In this way, the “search for authenticity” present in “The Act of Killing” and “The Look of Silence” can also be found in “The End.” But as Oppenheimer explains it, the tie uniting all three and his filmmaking in general is a sense of compassion and hope.
“At its most fundamental, ‘The End,’ it’s about love,” Oppenheimer said. “I made the film with a loving embrace of each of the flawed characters we see on screen. That’s what motivates me to film anyone, whether it’s a fictional character or a documentary subject. It’s a film about love and how love demands honesty with ourselves and with the people we love. When we lie to ourselves about our past and impose those lies on the people we love and often the people we hurt, we hollow out those relationships. When we lie to ourselves and the people we love about our role in this world individually and collectively, we make it impossible to protect what we love, including the very planet that we’re bequeathing to our children.”
Shannon doesn’t want to “impose on the audience” any interpretation, but speaking for himself, he’s noticed more questions popping up in his mind since making it related to his own place in this world and the larger role he plays.
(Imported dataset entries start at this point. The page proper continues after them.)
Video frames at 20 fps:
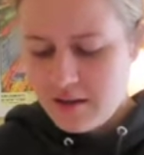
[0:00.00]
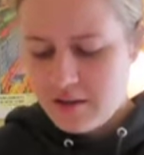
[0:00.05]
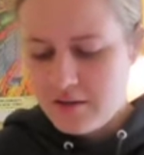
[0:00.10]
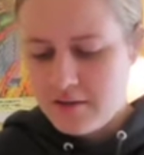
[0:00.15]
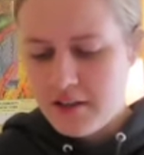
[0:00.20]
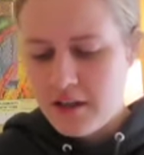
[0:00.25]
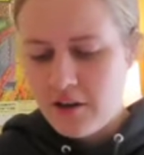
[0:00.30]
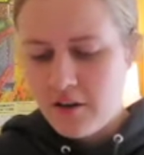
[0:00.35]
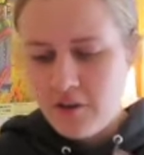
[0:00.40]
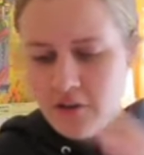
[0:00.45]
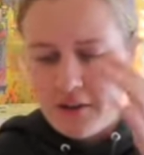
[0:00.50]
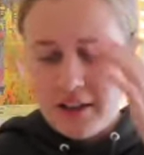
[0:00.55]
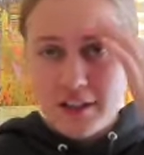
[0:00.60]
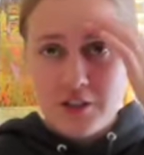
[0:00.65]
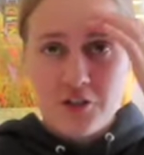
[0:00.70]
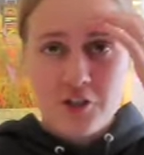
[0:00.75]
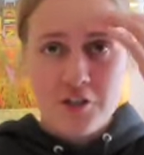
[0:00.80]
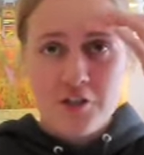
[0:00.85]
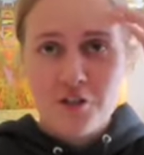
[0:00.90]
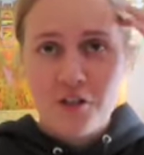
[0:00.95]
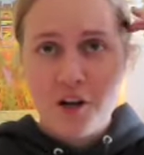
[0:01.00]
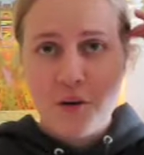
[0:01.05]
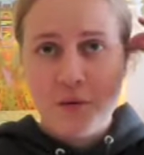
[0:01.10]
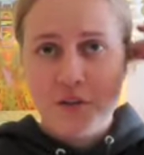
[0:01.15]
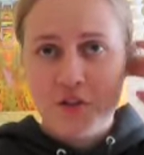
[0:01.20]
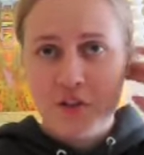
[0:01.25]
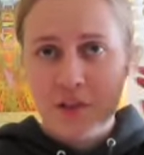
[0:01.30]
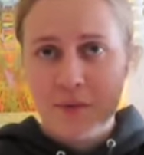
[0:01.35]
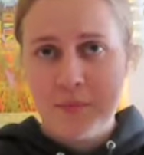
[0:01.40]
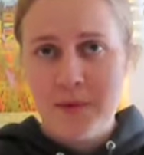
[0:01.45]
So let's just start
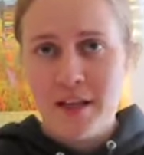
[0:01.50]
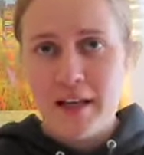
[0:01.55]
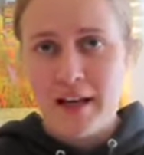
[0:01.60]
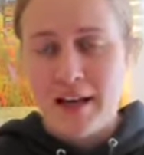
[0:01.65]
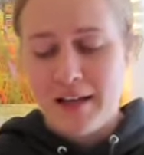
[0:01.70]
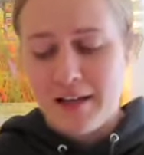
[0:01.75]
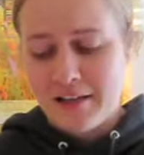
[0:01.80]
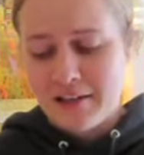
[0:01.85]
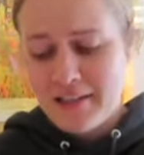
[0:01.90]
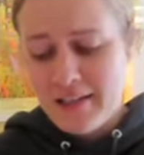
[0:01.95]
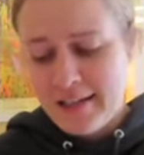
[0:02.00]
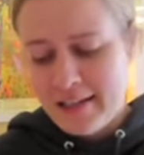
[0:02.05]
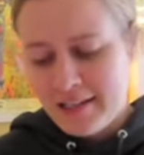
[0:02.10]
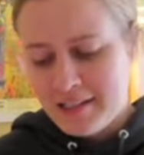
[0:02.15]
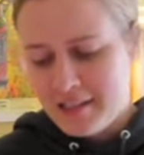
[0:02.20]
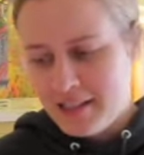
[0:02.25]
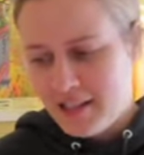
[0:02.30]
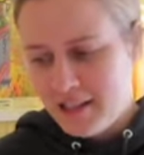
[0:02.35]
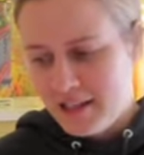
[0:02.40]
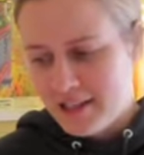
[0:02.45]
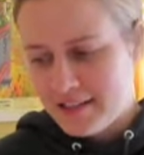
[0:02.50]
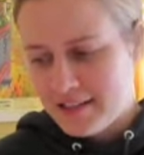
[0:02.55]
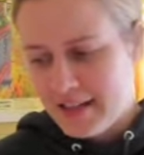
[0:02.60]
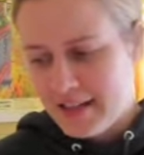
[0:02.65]
with GPA and DAT because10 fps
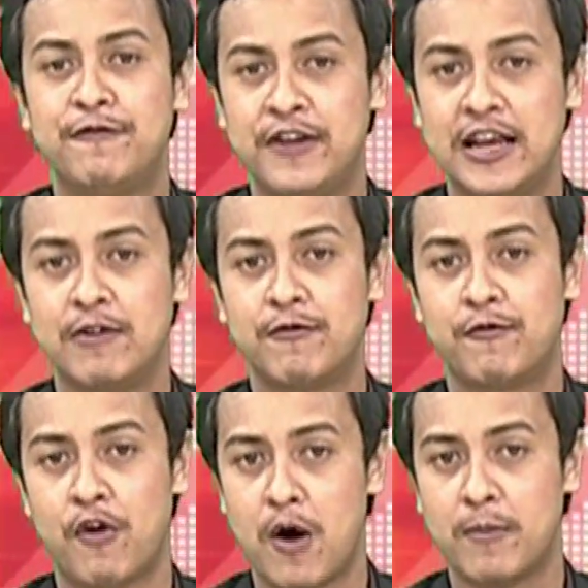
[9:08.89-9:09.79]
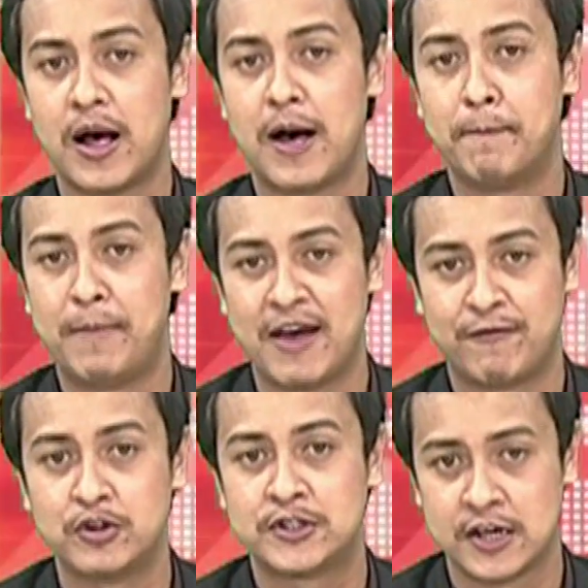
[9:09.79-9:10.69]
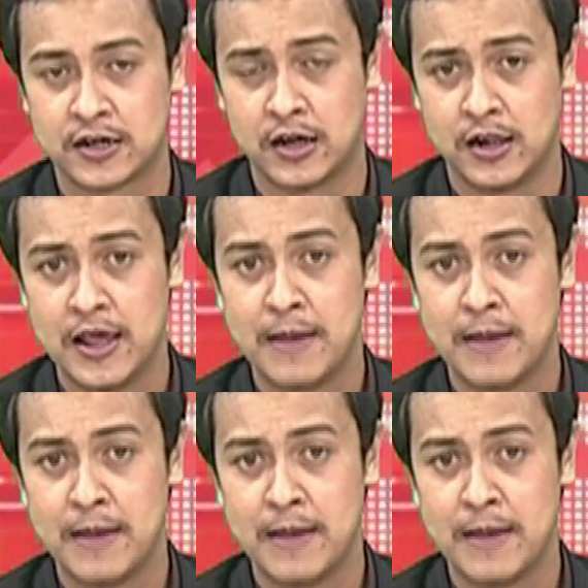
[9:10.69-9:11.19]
will form a barefoot circle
“Something I’ve been thinking about personally as of late, and I think it relates to the film is, ‘Who am I?’ Like my true self. And what aspects of my personality or how I present myself are not real or not who I really am — are not authentic?” said Shannon. “I think if we were all our authentic selves that the world would be a much healthier place, but unfortunately, a lot of us are jam-packed with all kinds of illusions about ourselves and illusions about our place in the world and our impact on other people and what we think is fair or right or what we deserve. I think this film takes a sledgehammer to that, hopefully, when you watch how things unravel. I think that the hope of the film actually lies in the unraveling of the lies.”
Asked which of his films he’d like to see turned into a musical, Shannon responded, “‘The Shape of Water,’ I think, would be an amazing musical.”
“The End” is currently playing in theaters from Neon.